**REQUIREMENT:**
Let the line containing "[790.03-790.93s]" serve as the first line of the answer and the final line of the entries as its last, with every line between copied exactly.

===== INPUT MATERIAL =====

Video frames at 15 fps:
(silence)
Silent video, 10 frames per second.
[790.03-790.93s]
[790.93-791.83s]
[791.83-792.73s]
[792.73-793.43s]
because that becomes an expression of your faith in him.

=====

**OUTPUT OF THE EXERCISE:**
[790.03-790.93s]
[790.93-791.83s]
[791.83-792.73s]
[792.73-793.43s]
because that becomes an expression of your faith in him.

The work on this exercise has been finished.